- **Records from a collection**
%%

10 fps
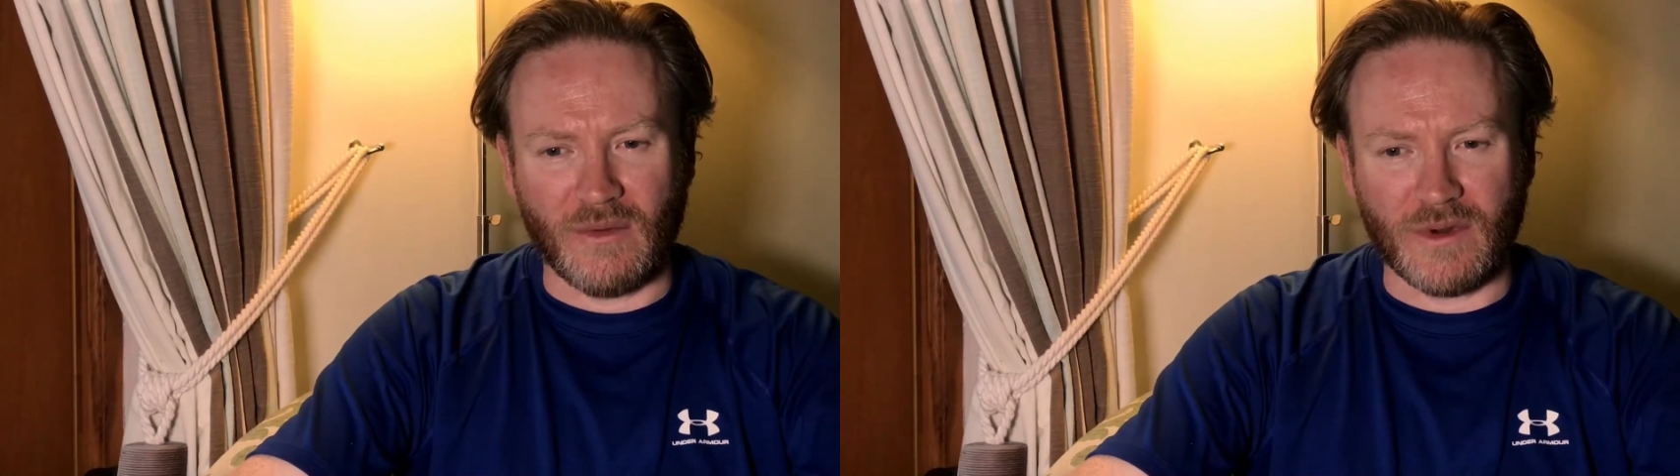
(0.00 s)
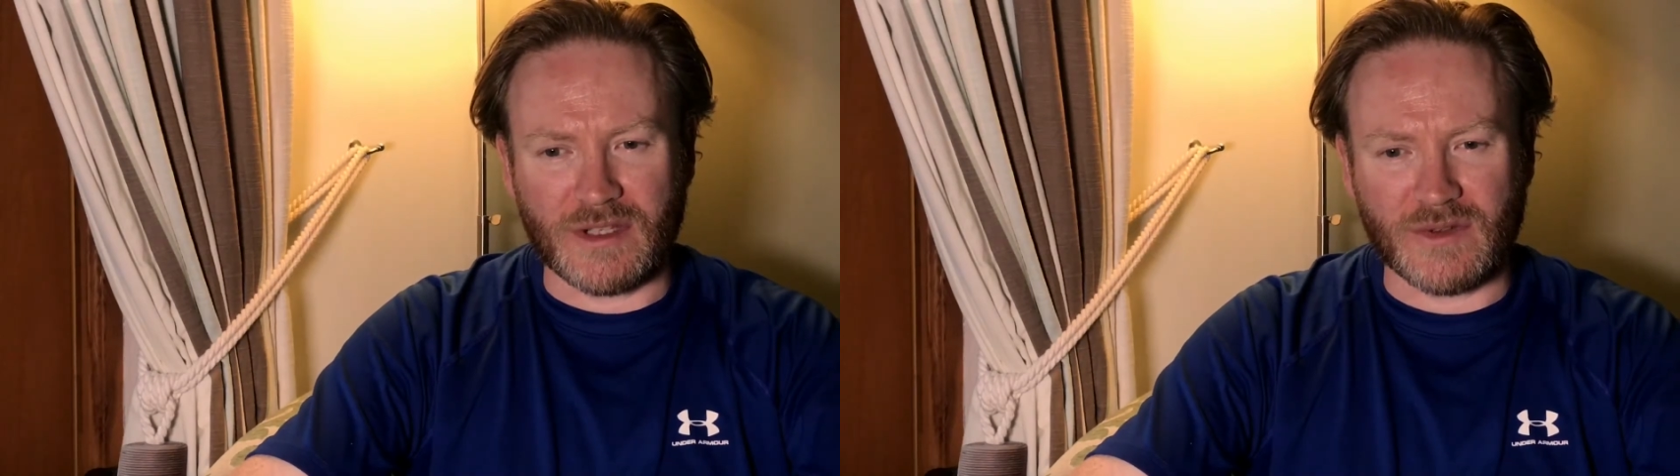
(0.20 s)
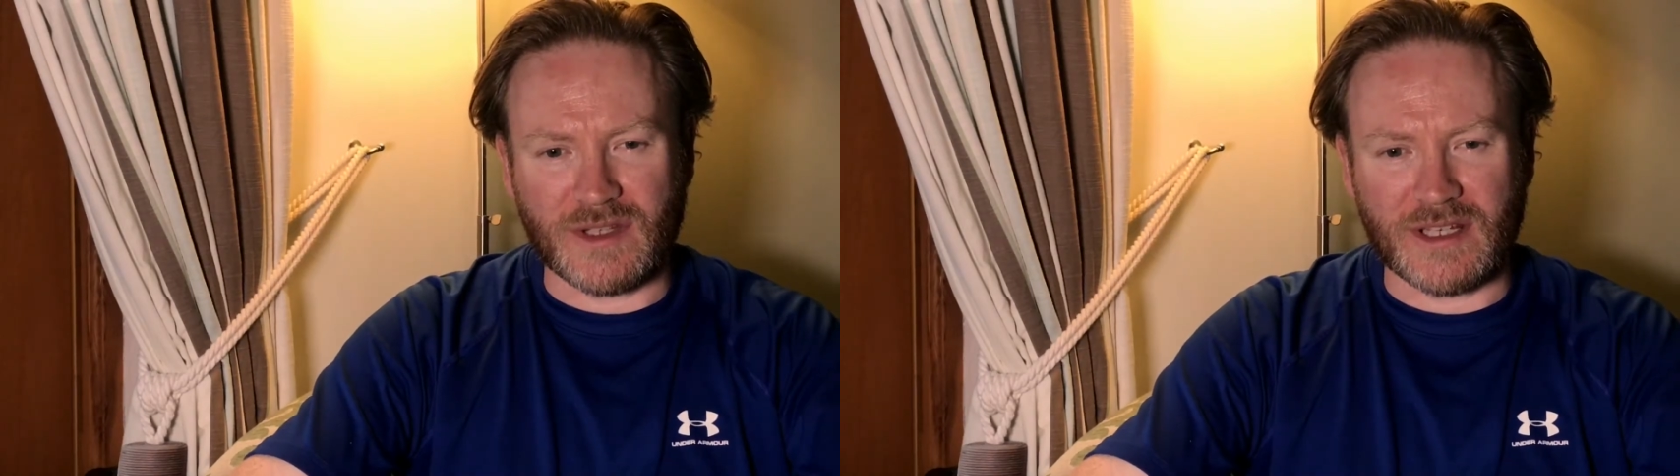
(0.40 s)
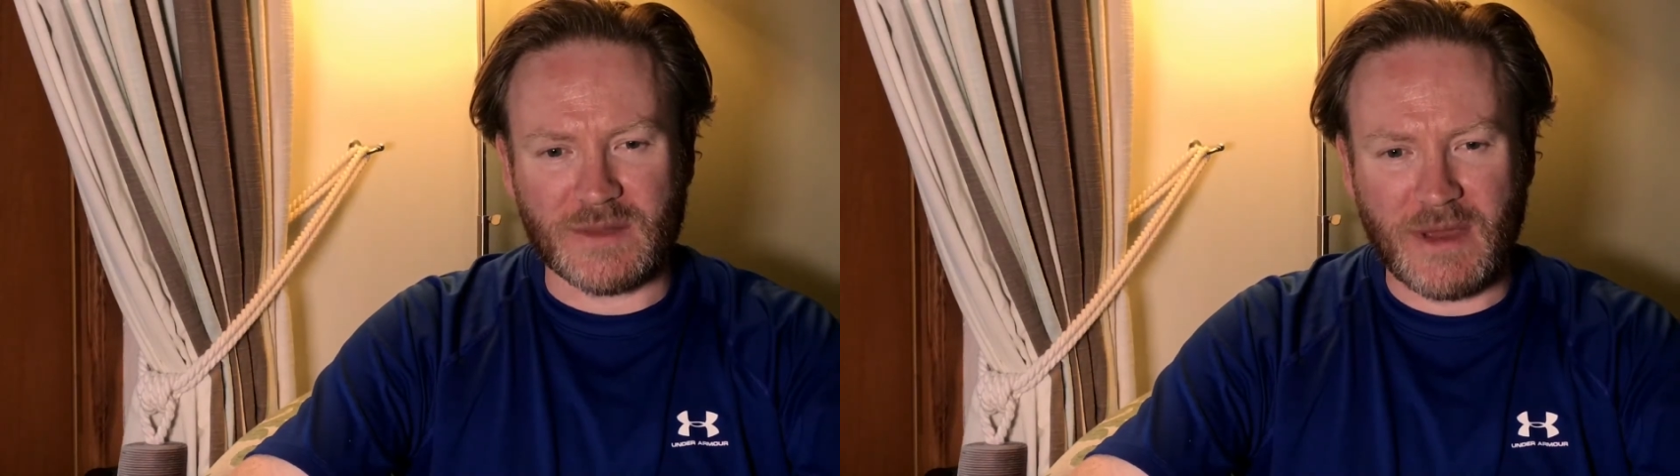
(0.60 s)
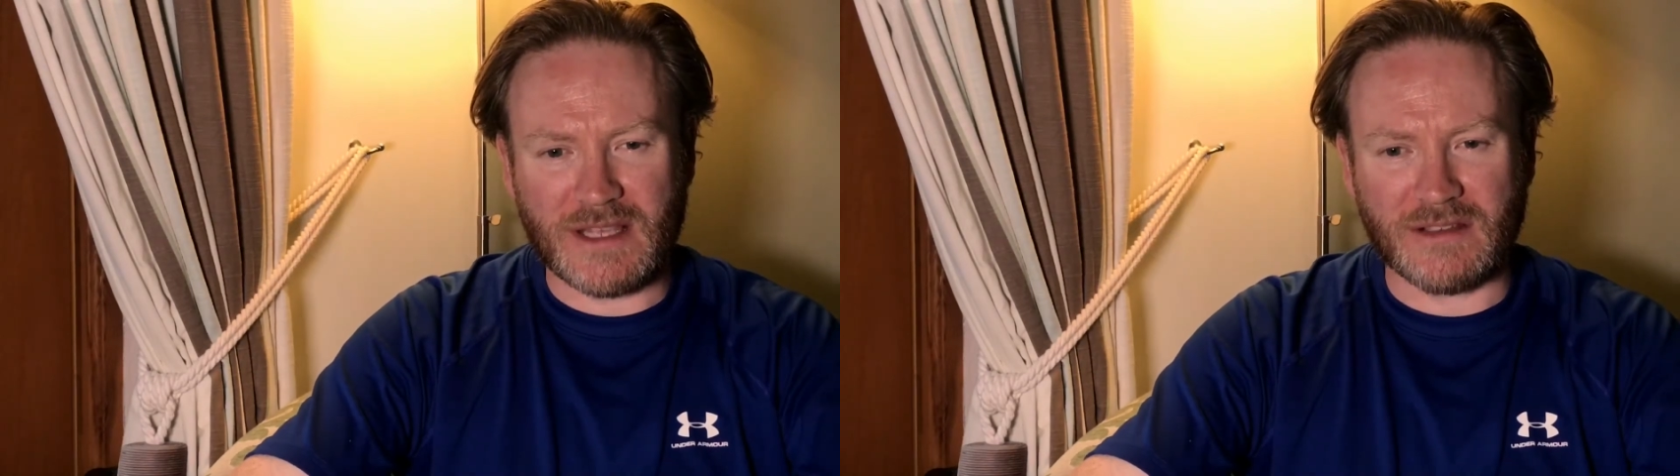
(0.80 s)
which is an
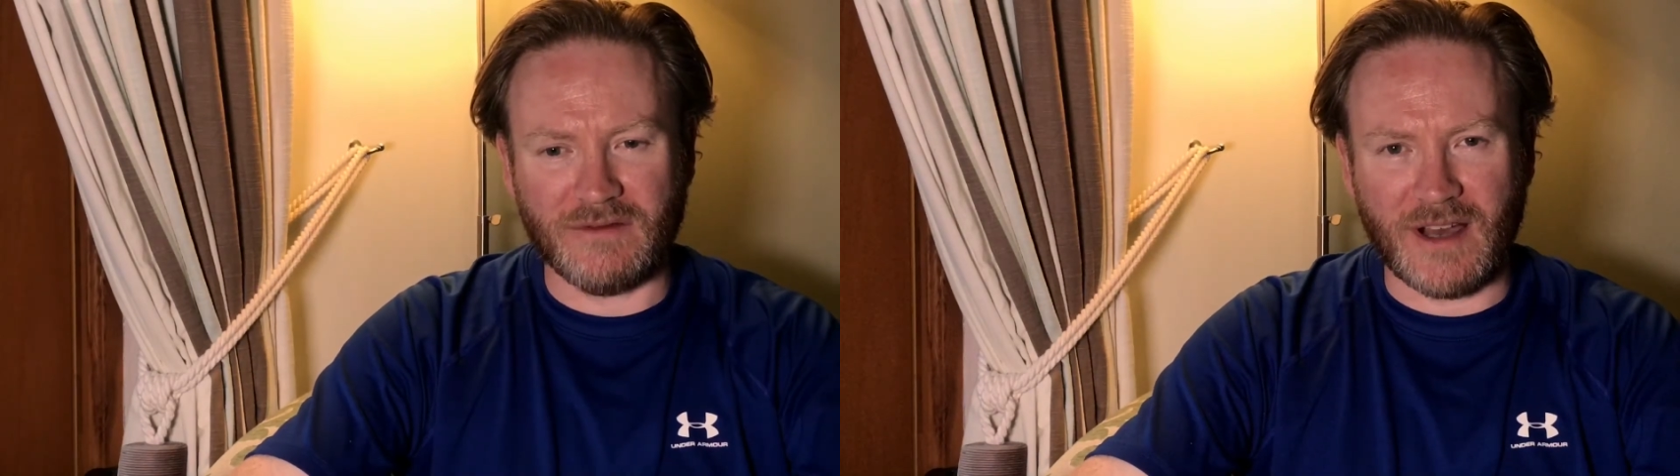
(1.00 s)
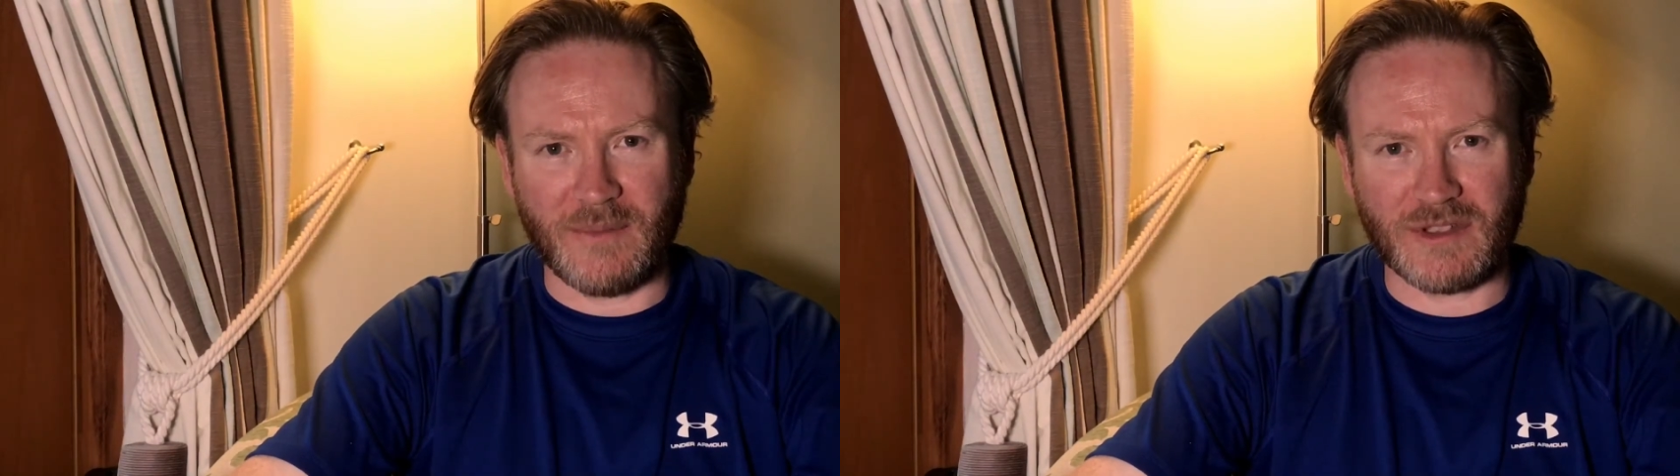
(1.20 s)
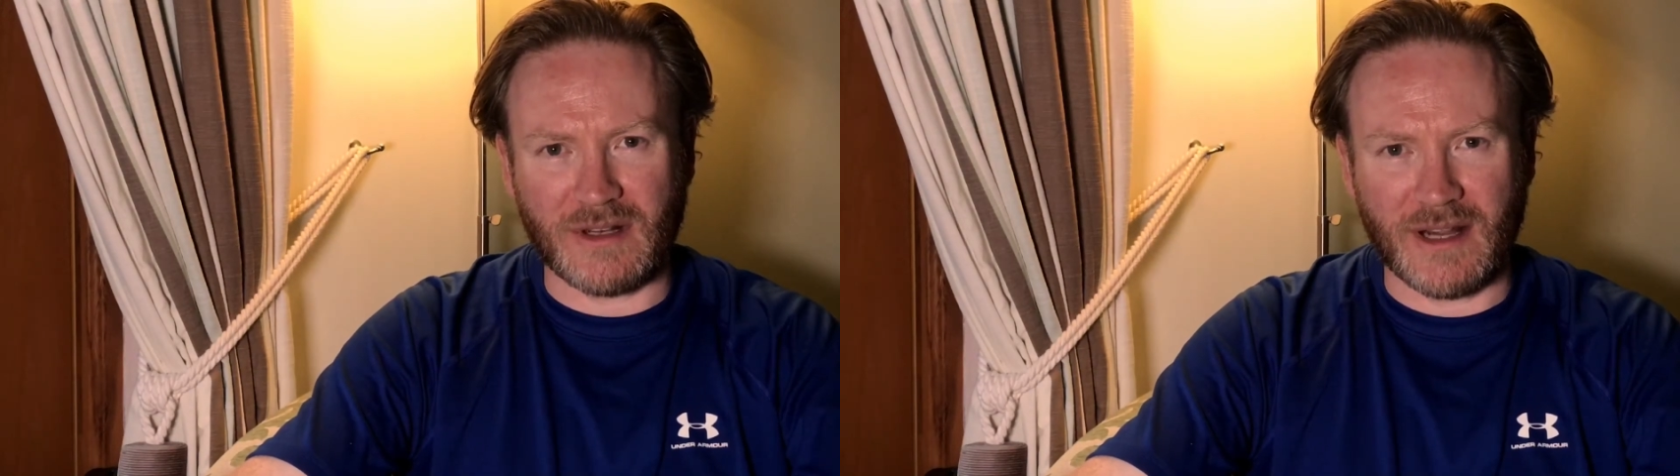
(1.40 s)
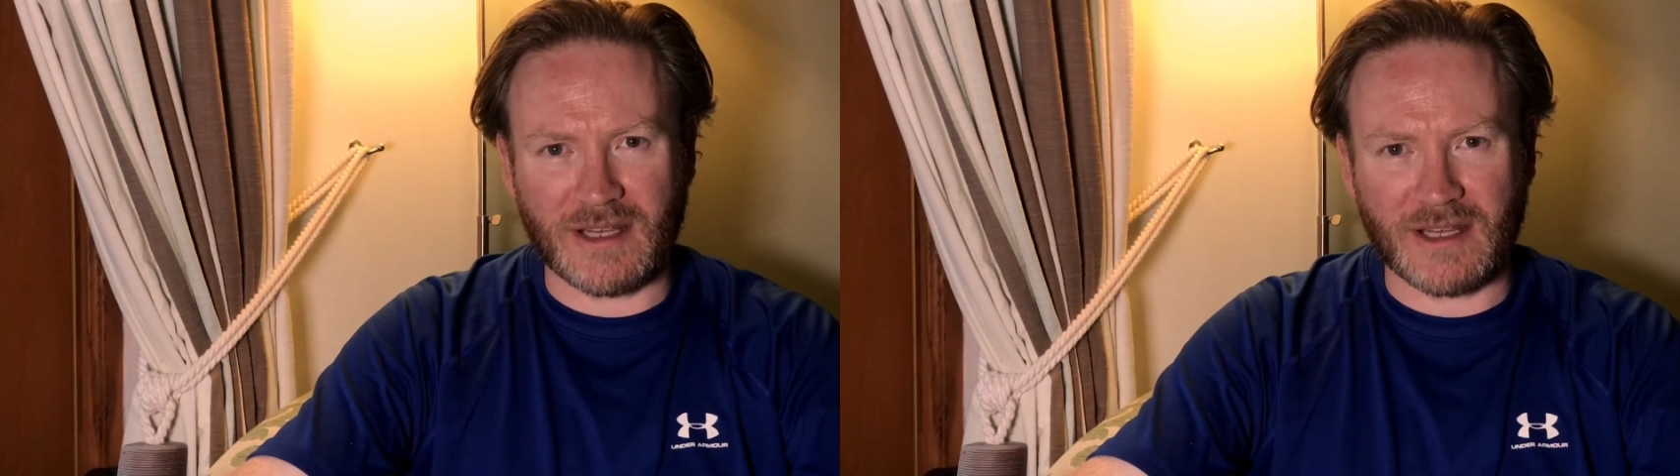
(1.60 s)
expensive optional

%%

- **Action item**
Return each entry exactly as given. Leave the images out.

- **Output**
10 fps
(0.00 s)
(0.20 s)
(0.40 s)
(0.60 s)
(0.80 s)
which is an
(1.00 s)
(1.20 s)
(1.40 s)
(1.60 s)
expensive optional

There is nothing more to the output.